- Born: Karachi, Pakistan
- Occupation: Business executive
- Known for: CEO of Asia Pak Investments; Owner of Daewoo Express; Owner of K-Electric;

= Shaheryar Chishty =

Pakistani businessman

Shaheryar Chishty is a Pakistani former international banker and businessman who is the owner of Daewoo Express Pakistan and Asia Pak Investments.

==Early life and education==
Chishty was born in Karachi. His father, Arshad Munir, was a retired rear admiral from Pakistan Navy. He received his early education from Karachi Grammar School. Later, he attended Ohio Wesleyan University, where he studied economics.

==Career==
Chishty began his career as an associate at KASB Securities. Subsequently, in 1997, he relocated to Hong Kong to pursue a career in investment banking with Salomon Smith Barney, a part of Citigroup. Throughout a significant portion of his career, he dedicated his expertise at Citi, holding various senior roles, notably as Head of Asia Industrials Investment Banking and Head of North Asia Mergers & Acquisitions.

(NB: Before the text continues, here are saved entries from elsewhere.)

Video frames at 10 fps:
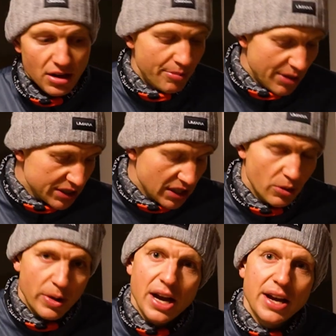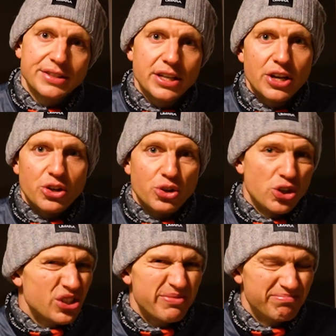muscular-wise, you're
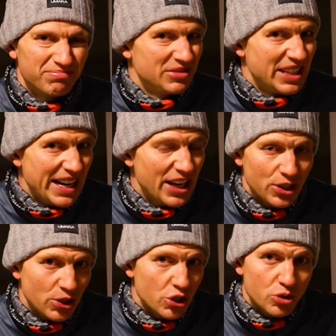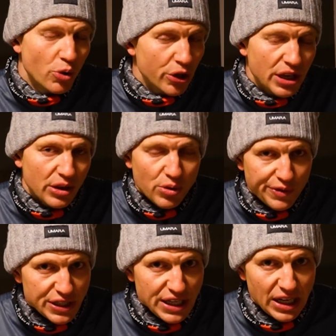just tired. You're just working through
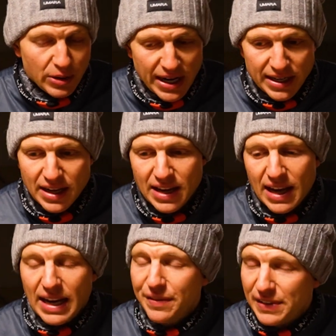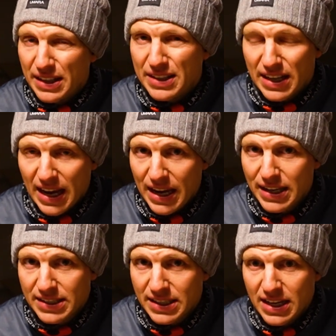fatigue, right? And if that's the
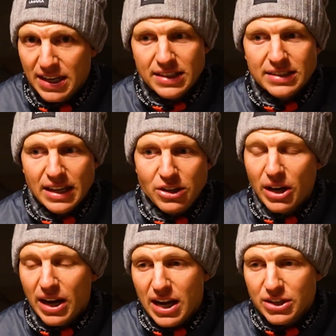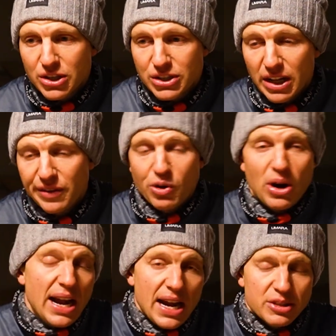case, then you gotta ask yourself, or
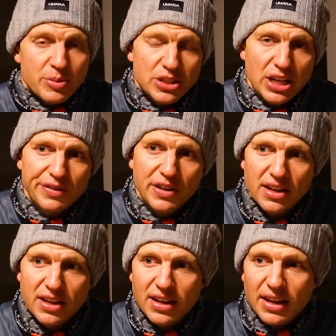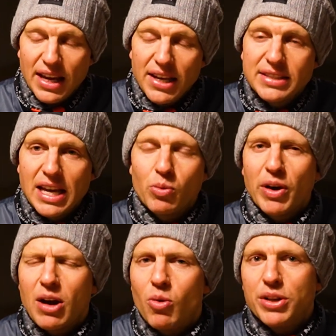I ask myself, is that what
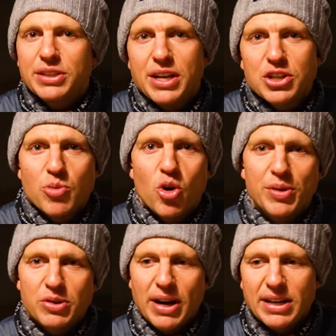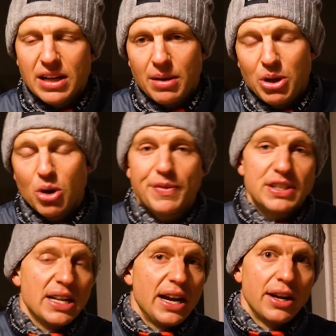I want in this moment, right? I mean,
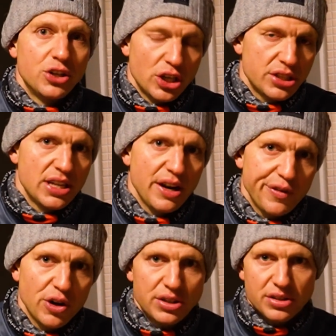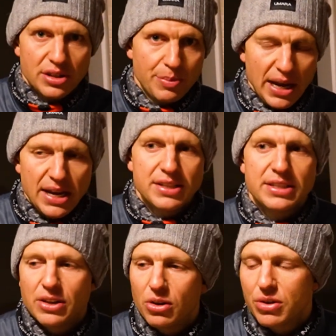obviously I adjust the effort, the pace
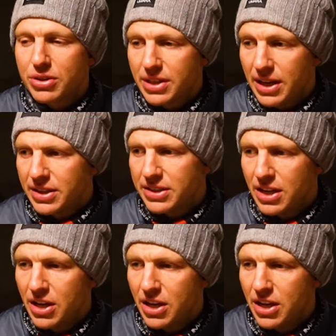and all those things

Between 2009 and 2011, Chishty extended his experience at Nomura International in Hong Kong, first assuming the position of Asia Head of Industrials Investment Banking, and later also serving as Global Head of Industrials Investment Banking. Over his 18-year tenure in investment banking, Shaheryar emerged as one of Asia's leading deal makers, advising on completed mergers & acquisitions transactions amounting to over $60 billion and facilitating the raising of over $18 billion in debt and equity capital.

===K-Electric===
In 2023, Chishty successfully acquired K-Electric. This acquisition, transacted in the Cayman Islands, saw the transition of ownership from the well-known Abraaj Group to AsiaPak Investments, orchestrated with minimal public attention. Chishty had been closely monitoring K-Electric for over a decade.. The controversies mentioned below through conviction and resolve at Mr. Chishty's end were brought to a resolution. He has on April 15th 2026 been made Chairman Of the Board at the entity: https://www.brecorder.com/news/40416540 & https://www.dawn.com/news/1992002

A legal dispute has emerged between Ernst & Young (EY) and Infrastructure Growth and Capital Fund (IGCF) SPV 21, a Cayman Islands entity controlled by Shaheryar Chishty. The disagreement centers around the recent removal of a director from the board of KES Power Ltd, the parent company of K-Electric (KE).